Extracted entries:
%%
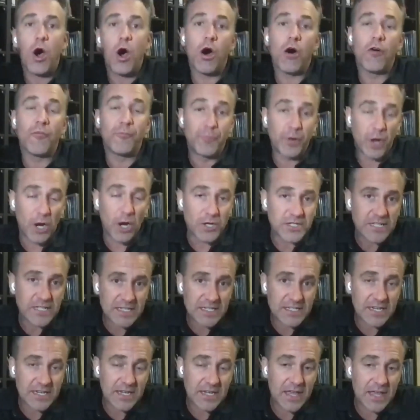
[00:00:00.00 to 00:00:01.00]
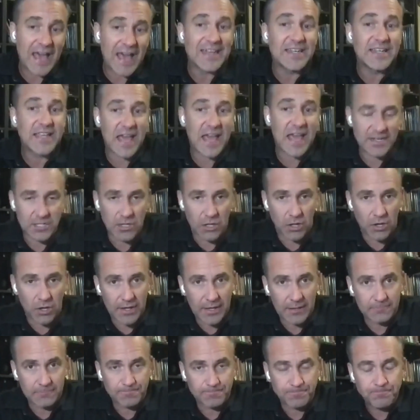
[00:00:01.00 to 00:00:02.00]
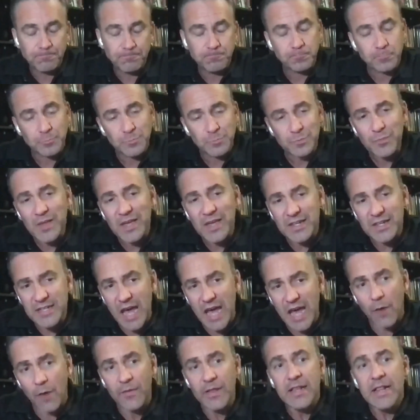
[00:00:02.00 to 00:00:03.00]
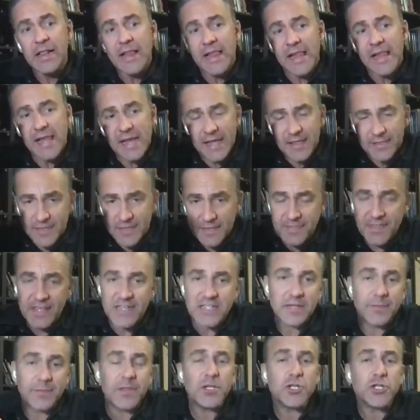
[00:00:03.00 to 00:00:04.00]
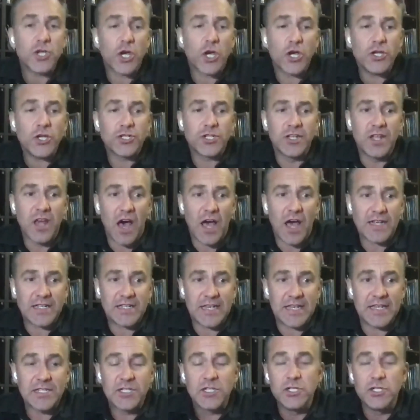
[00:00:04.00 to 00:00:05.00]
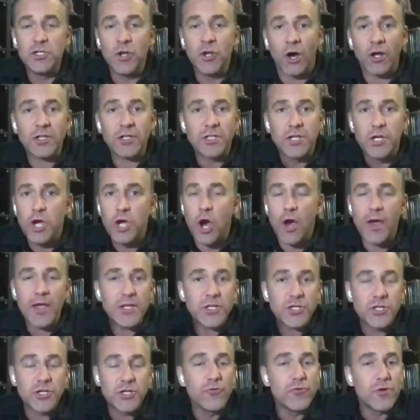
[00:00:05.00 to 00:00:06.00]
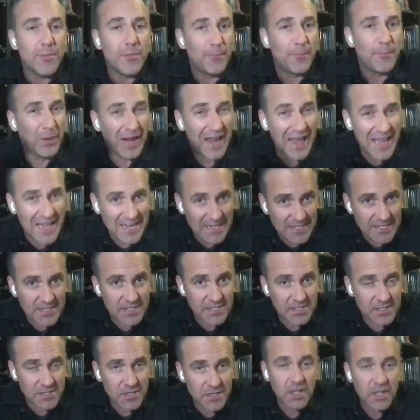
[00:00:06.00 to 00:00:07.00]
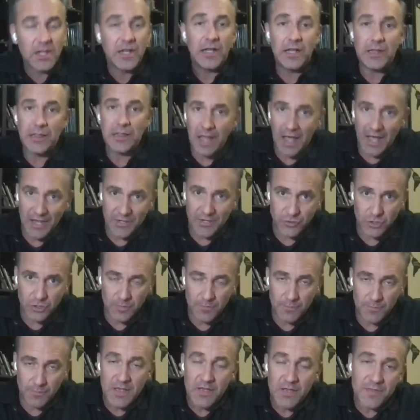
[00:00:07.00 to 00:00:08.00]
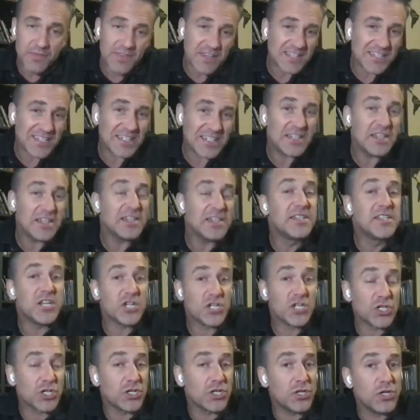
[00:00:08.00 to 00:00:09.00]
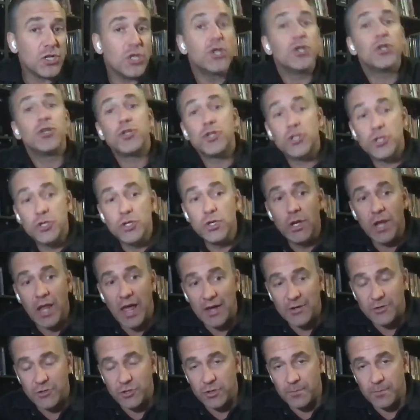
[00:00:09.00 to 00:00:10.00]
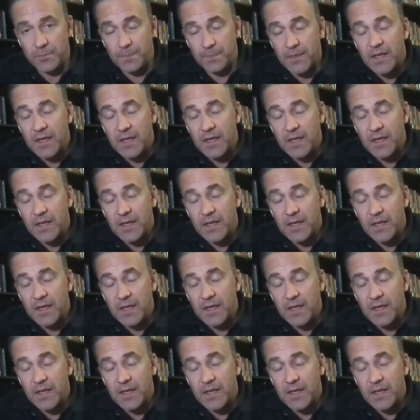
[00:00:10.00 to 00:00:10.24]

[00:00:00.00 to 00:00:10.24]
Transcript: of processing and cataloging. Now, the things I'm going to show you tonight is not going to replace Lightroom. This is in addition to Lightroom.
%%
%%
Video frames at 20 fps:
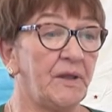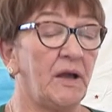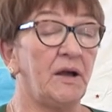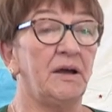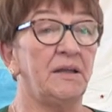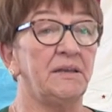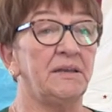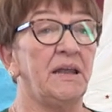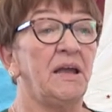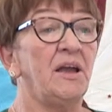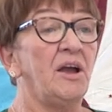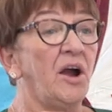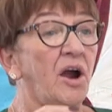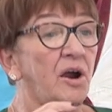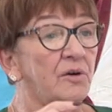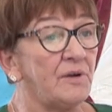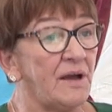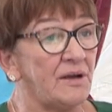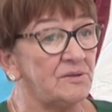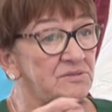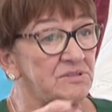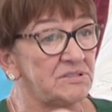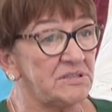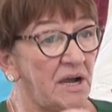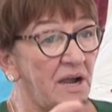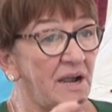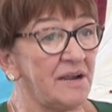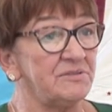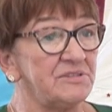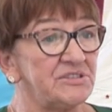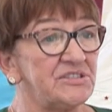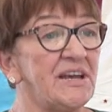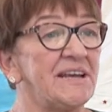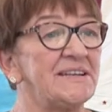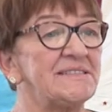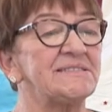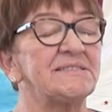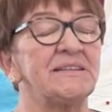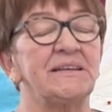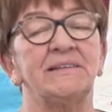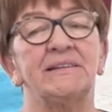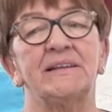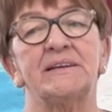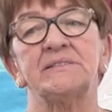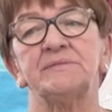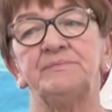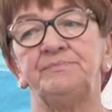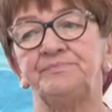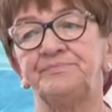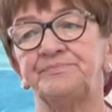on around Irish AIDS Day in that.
%%
%%
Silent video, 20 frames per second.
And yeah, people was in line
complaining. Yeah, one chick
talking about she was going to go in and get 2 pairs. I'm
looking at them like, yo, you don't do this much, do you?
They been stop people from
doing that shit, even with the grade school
%%
Reproduce exactly the lines of the data above that run from the line with "[00:00:02.00 to 00:00:03.00]" down to the line with "Transcript: of processing", both ends included. Pictures do not belong in the copy.

[00:00:02.00 to 00:00:03.00]
[00:00:03.00 to 00:00:04.00]
[00:00:04.00 to 00:00:05.00]
[00:00:05.00 to 00:00:06.00]
[00:00:06.00 to 00:00:07.00]
[00:00:07.00 to 00:00:08.00]
[00:00:08.00 to 00:00:09.00]
[00:00:09.00 to 00:00:10.00]
[00:00:10.00 to 00:00:10.24]

[00:00:00.00 to 00:00:10.24]
Transcript: of processing and cataloging. Now, the things I'm going to show you tonight is not going to replace Lightroom. This is in addition to Lightroom.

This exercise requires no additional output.